**Saved data entries:**
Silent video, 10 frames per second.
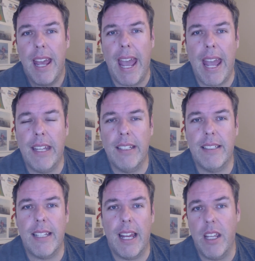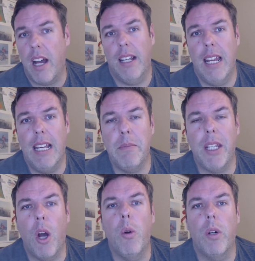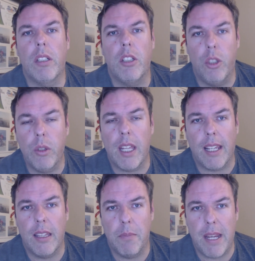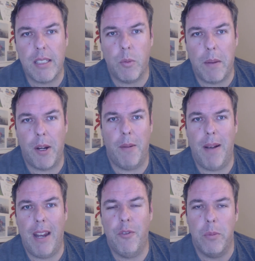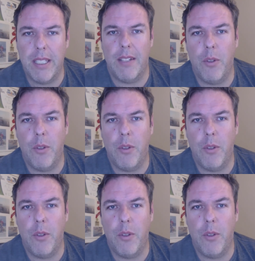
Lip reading: and yeah, let me know what you think the best webinar platform is.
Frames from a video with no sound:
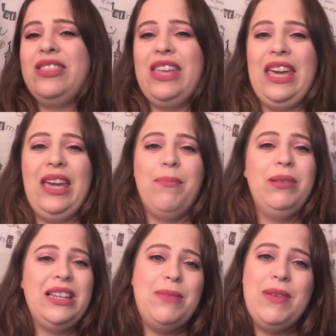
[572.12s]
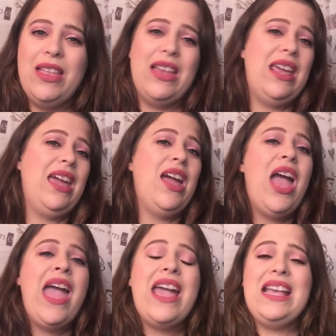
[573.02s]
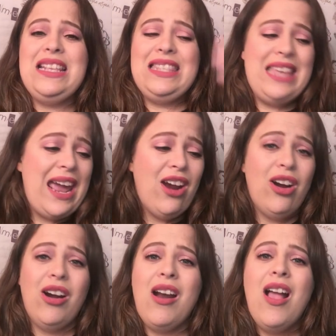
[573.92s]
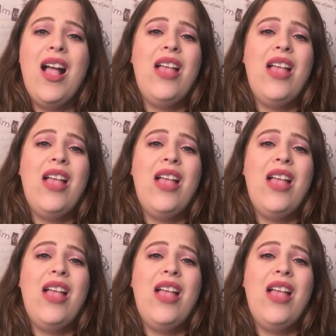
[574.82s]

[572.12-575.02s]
The blendability is there.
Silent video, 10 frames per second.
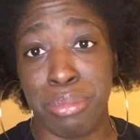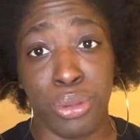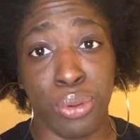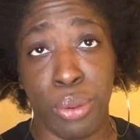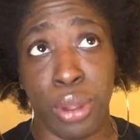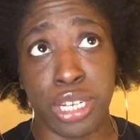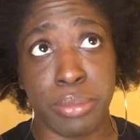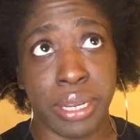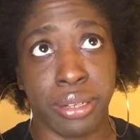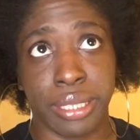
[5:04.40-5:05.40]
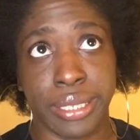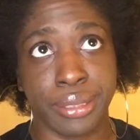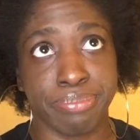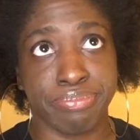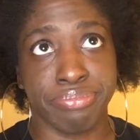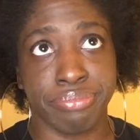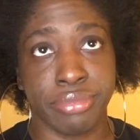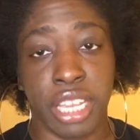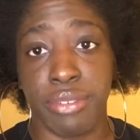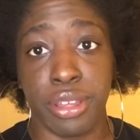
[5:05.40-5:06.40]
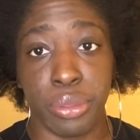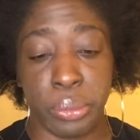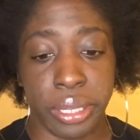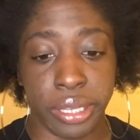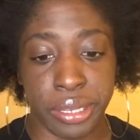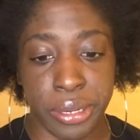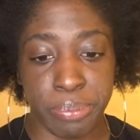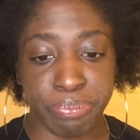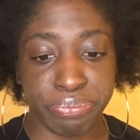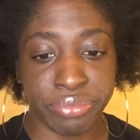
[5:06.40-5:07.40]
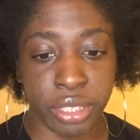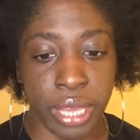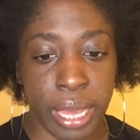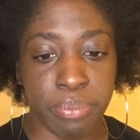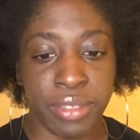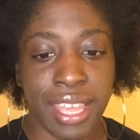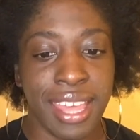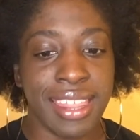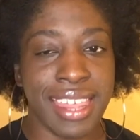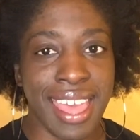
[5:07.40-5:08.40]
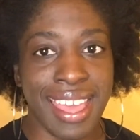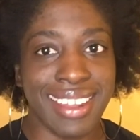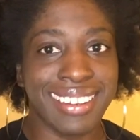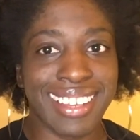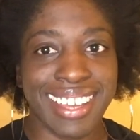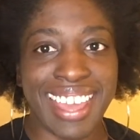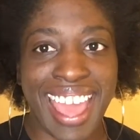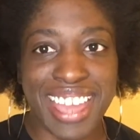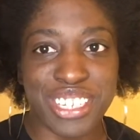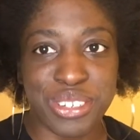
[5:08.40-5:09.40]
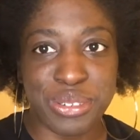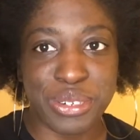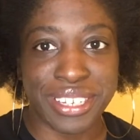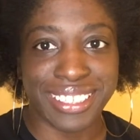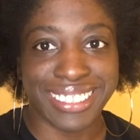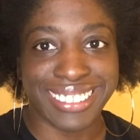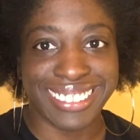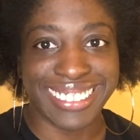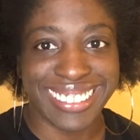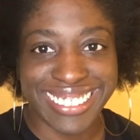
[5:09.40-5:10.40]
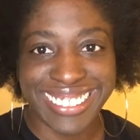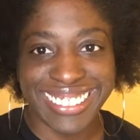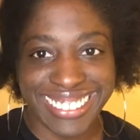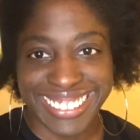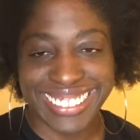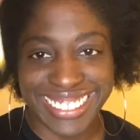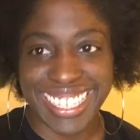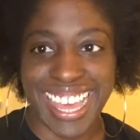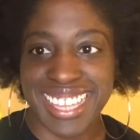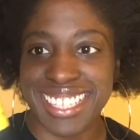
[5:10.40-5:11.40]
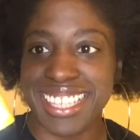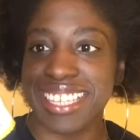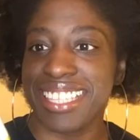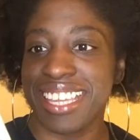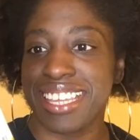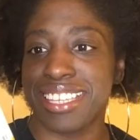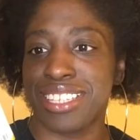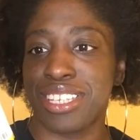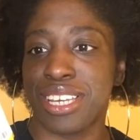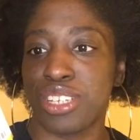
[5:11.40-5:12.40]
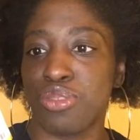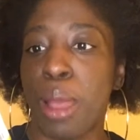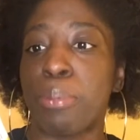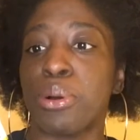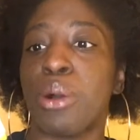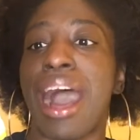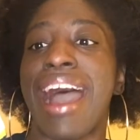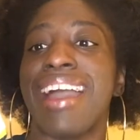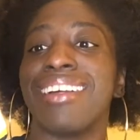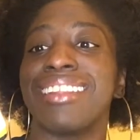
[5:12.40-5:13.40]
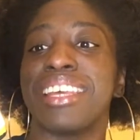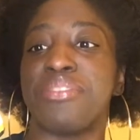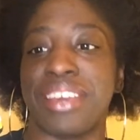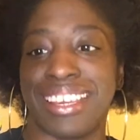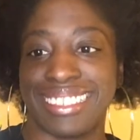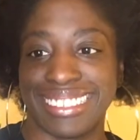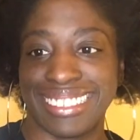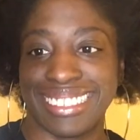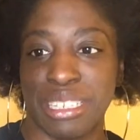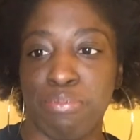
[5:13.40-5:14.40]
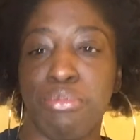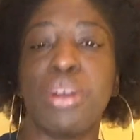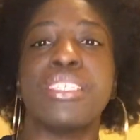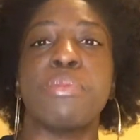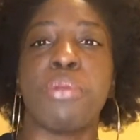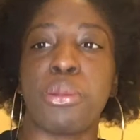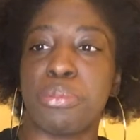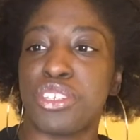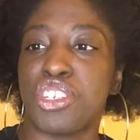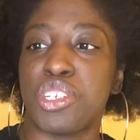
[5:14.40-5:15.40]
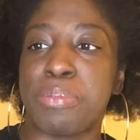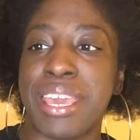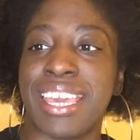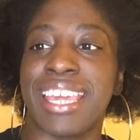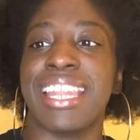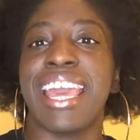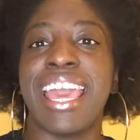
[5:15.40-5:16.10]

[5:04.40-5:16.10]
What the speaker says: me who I wash my hair like every other week, you know? Okay. Then castor oil. Yes, this is Tropical Isle Living, multi-purpose Jamaican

**The task:** Repeat word for word, leaving out the pictures, each line of the records from the line that holds "[5:12.40-5:13.40]" through the final one.

**Solution:**
[5:12.40-5:13.40]
[5:13.40-5:14.40]
[5:14.40-5:15.40]
[5:15.40-5:16.10]

[5:04.40-5:16.10]
What the speaker says: me who I wash my hair like every other week, you know? Okay. Then castor oil. Yes, this is Tropical Isle Living, multi-purpose Jamaican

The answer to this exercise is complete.